### Working data
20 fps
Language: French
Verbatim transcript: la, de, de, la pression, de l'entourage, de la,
...
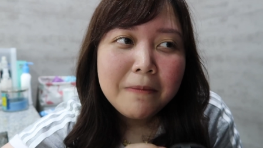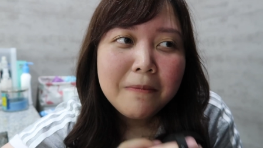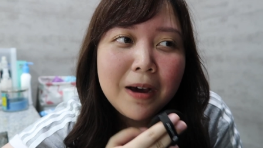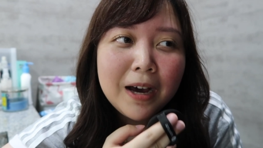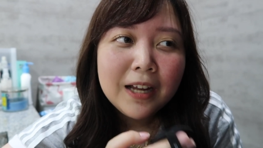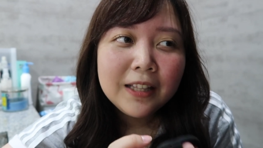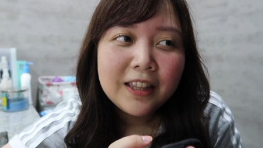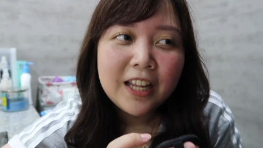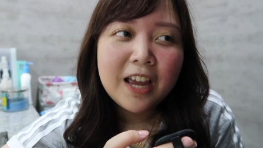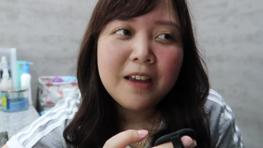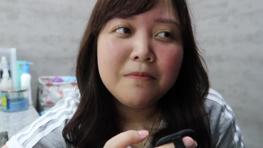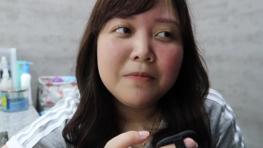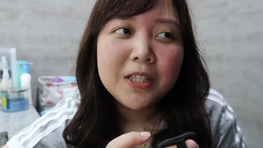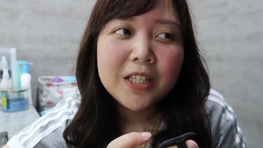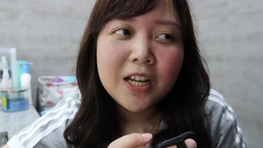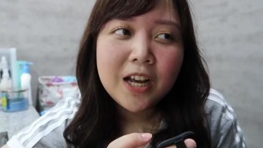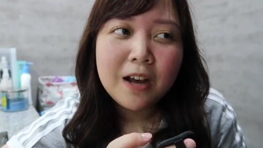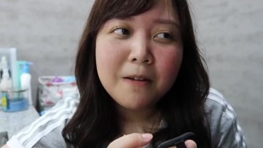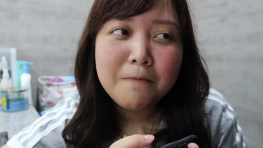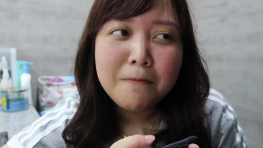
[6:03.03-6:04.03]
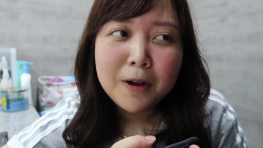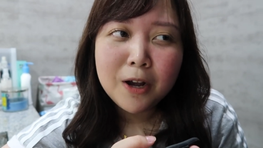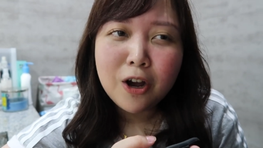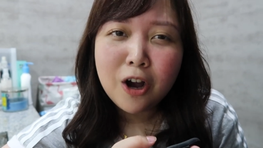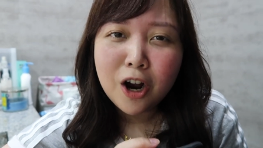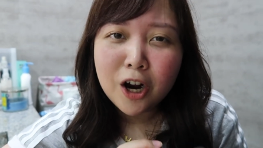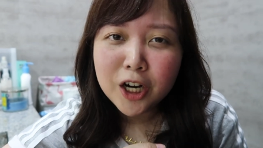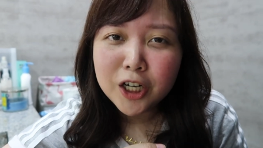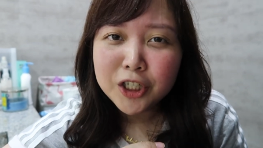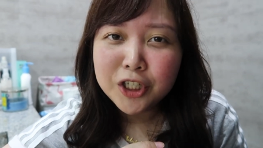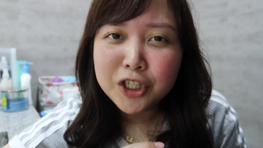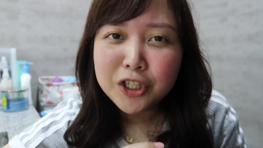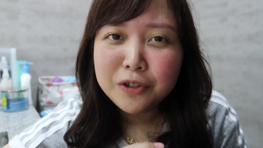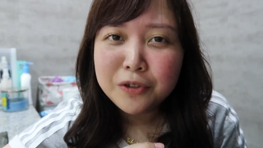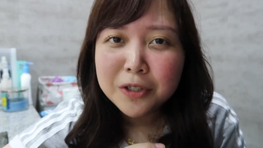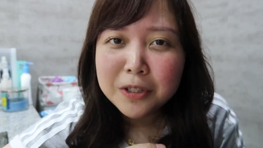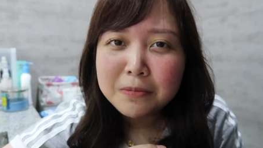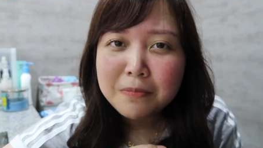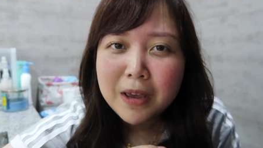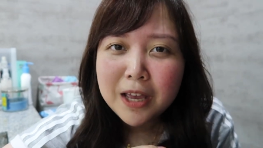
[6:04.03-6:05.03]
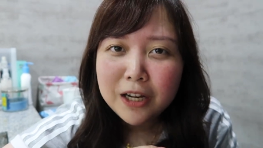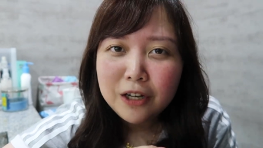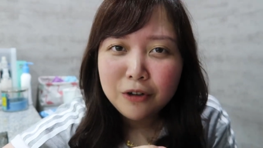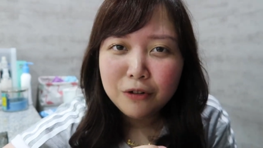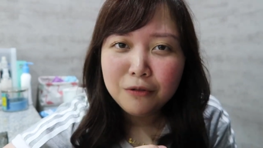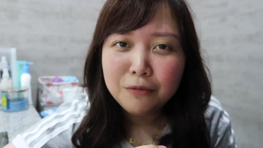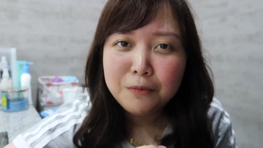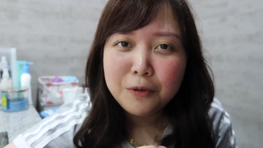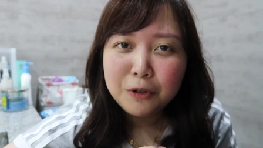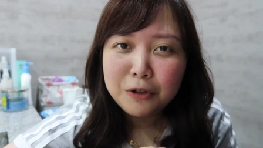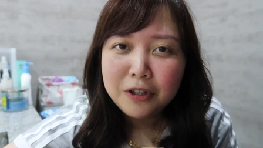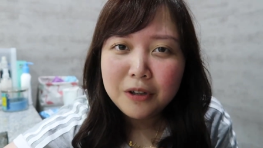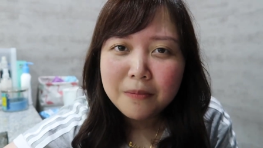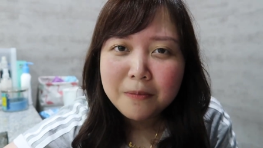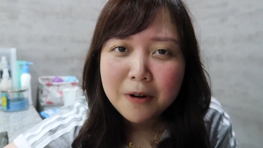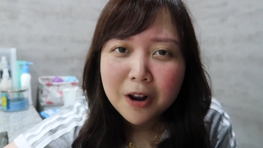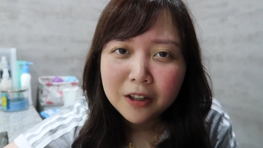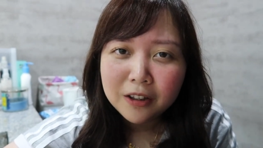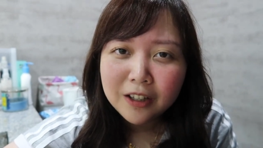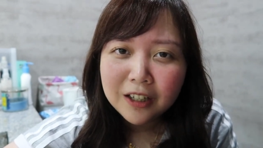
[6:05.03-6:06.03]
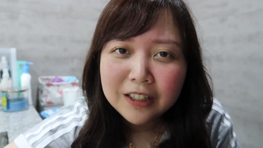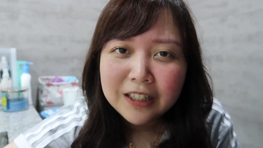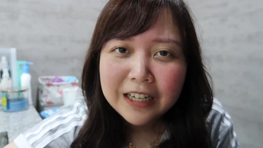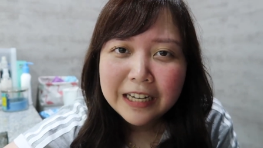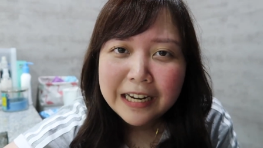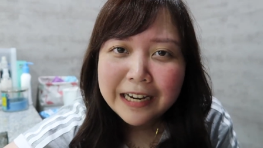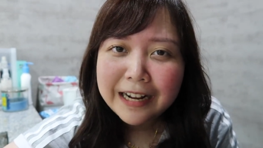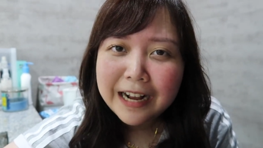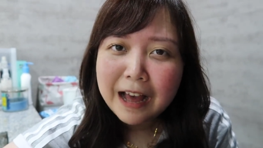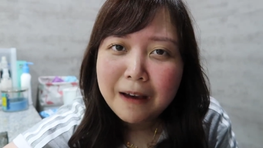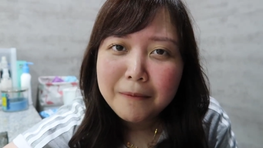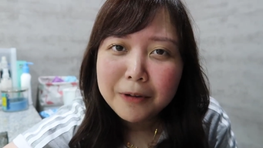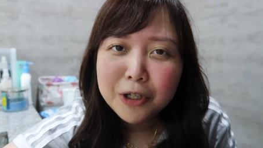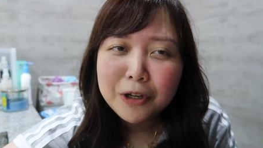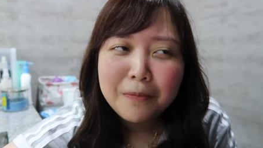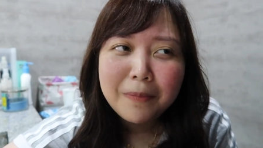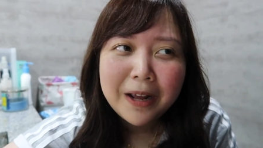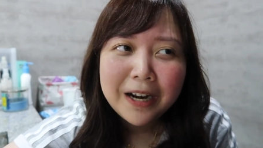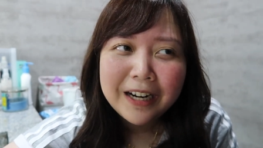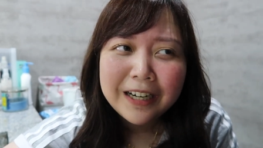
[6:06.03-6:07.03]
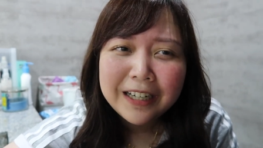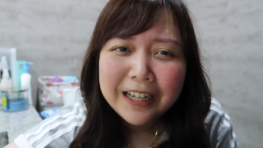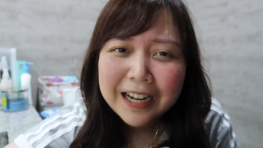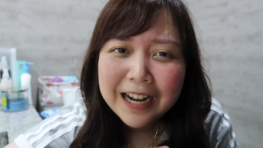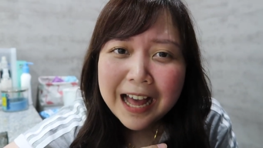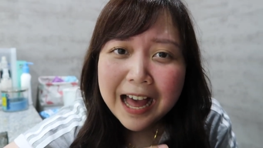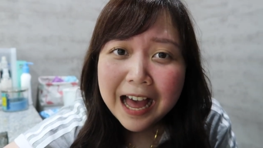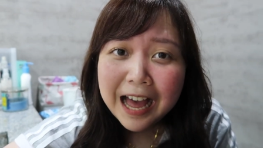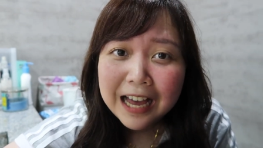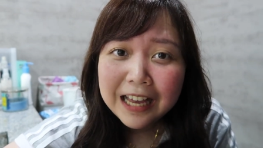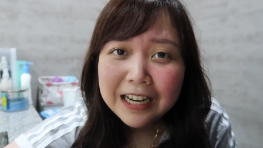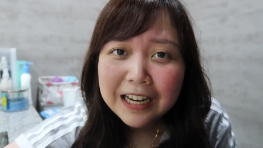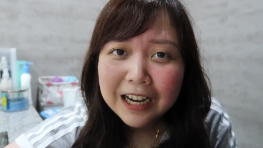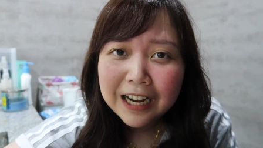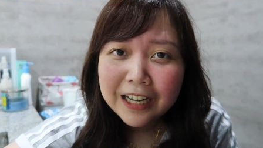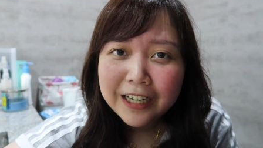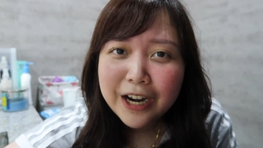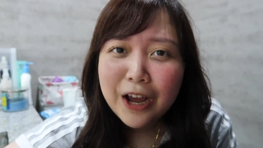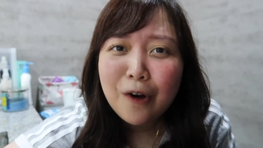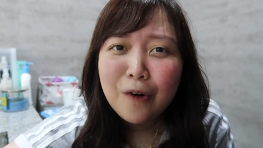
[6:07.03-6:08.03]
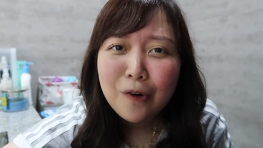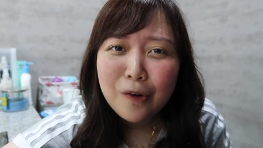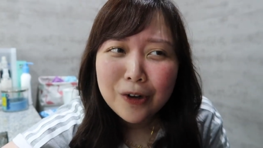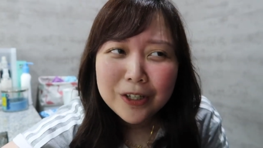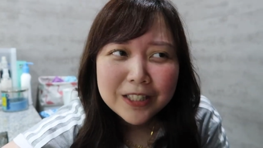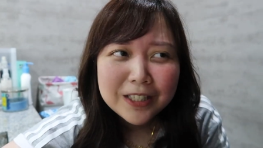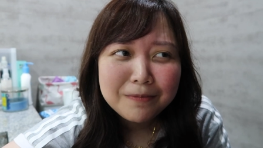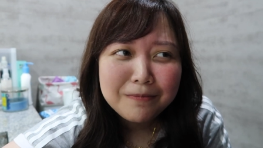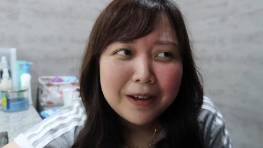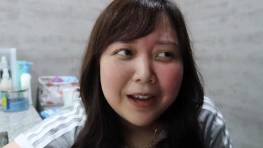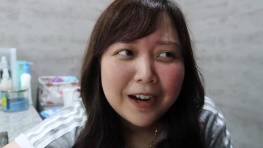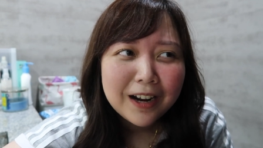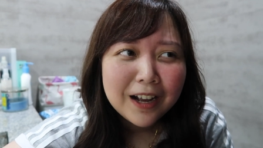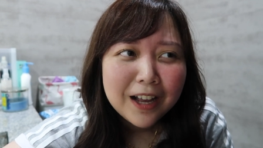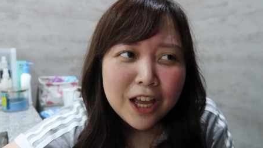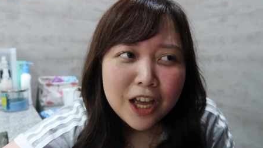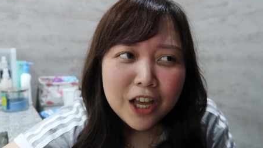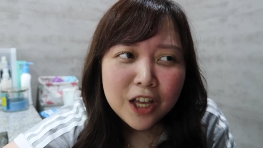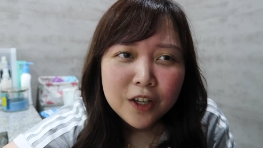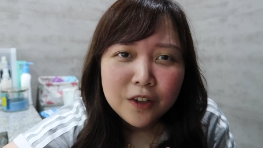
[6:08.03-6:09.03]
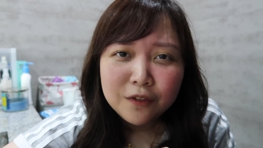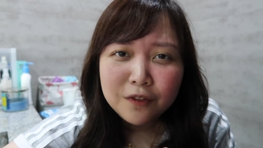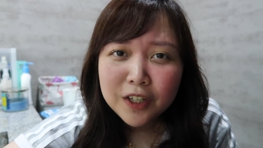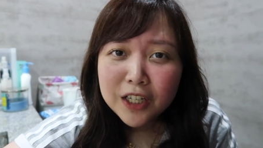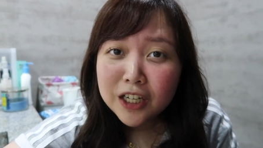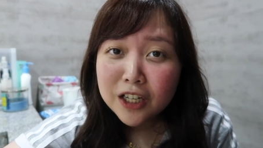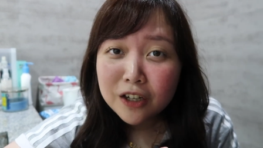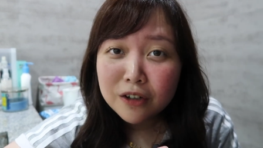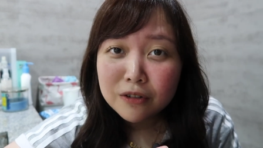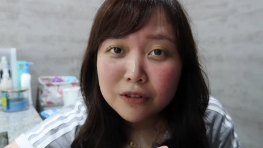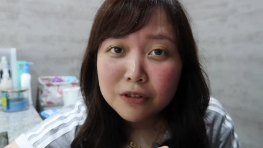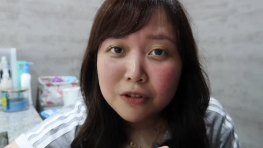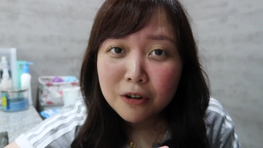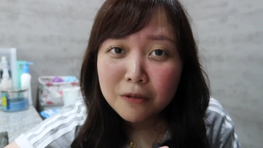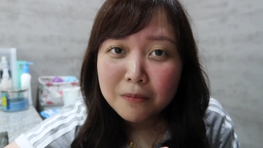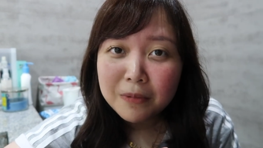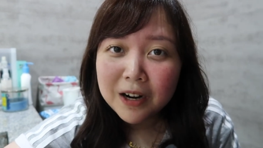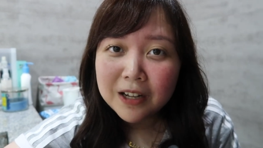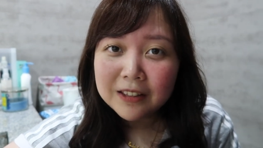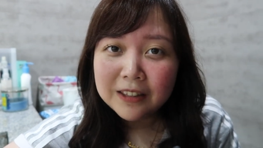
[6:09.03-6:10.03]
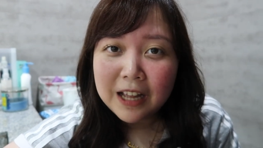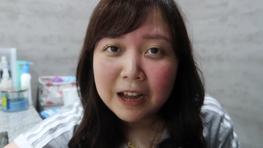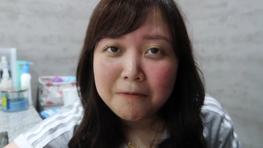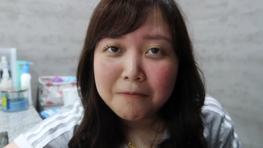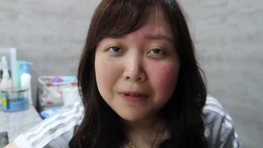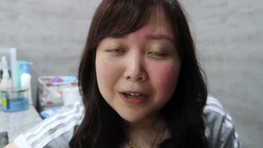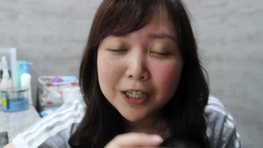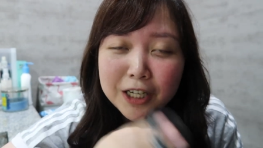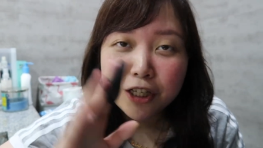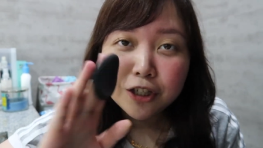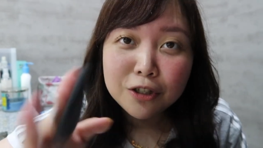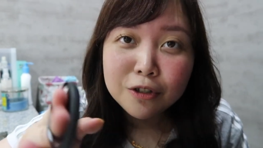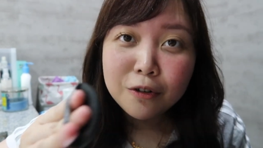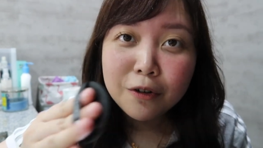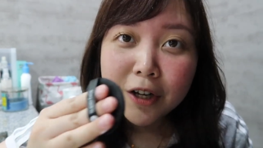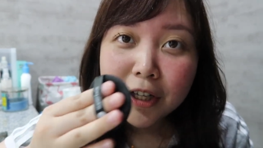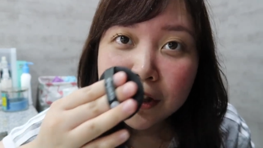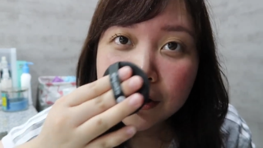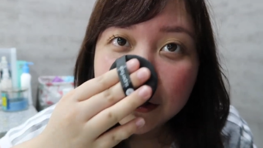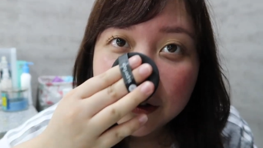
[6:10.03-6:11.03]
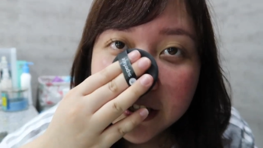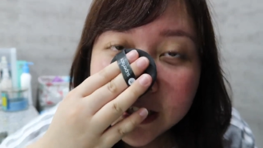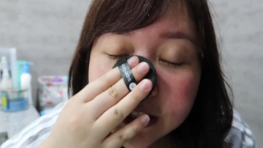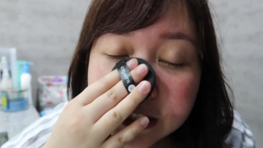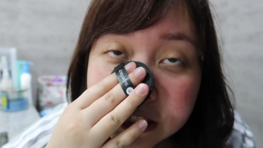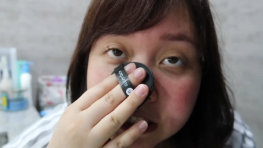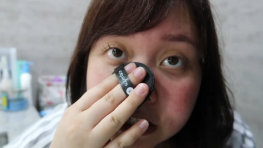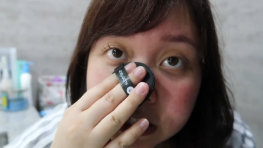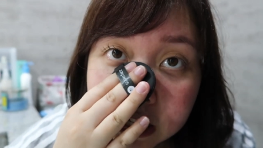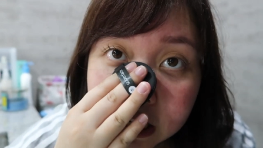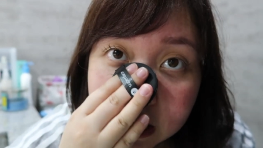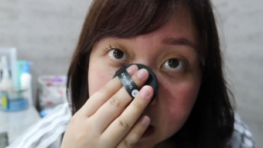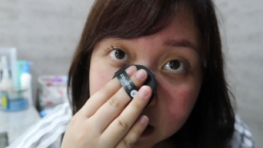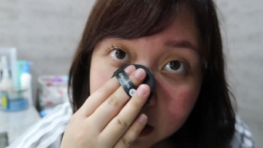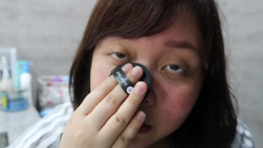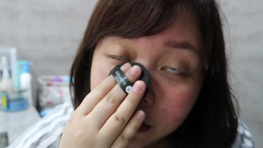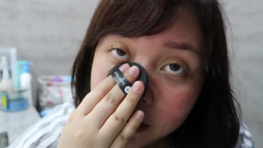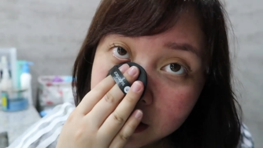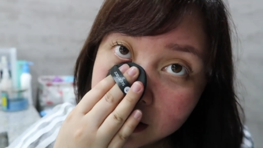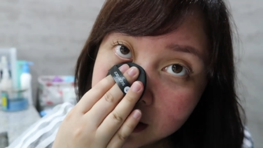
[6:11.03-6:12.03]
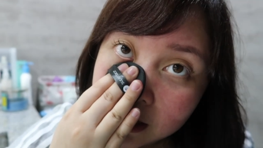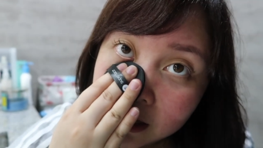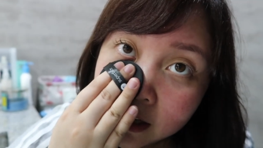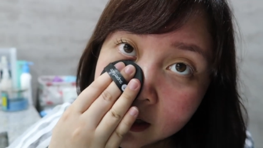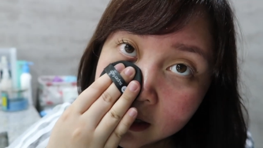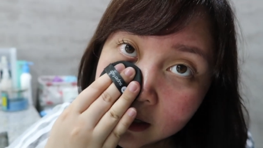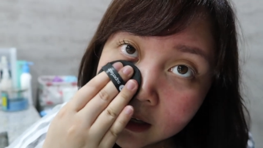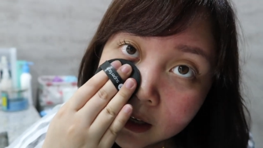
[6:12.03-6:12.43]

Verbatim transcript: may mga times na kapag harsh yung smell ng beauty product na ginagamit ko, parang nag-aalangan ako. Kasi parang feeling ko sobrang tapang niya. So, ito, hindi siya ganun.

### What to produce
No picture is to be printed. Output exactly the lines above from the line containing "[6:07.03-6:08.03]" through the line containing "Verbatim transcript: may".

### Answer space
[6:07.03-6:08.03]
[6:08.03-6:09.03]
[6:09.03-6:10.03]
[6:10.03-6:11.03]
[6:11.03-6:12.03]
[6:12.03-6:12.43]

Verbatim transcript: may mga times na kapag harsh yung smell ng beauty product na ginagamit ko, parang nag-aalangan ako. Kasi parang feeling ko sobrang tapang niya. So, ito, hindi siya ganun.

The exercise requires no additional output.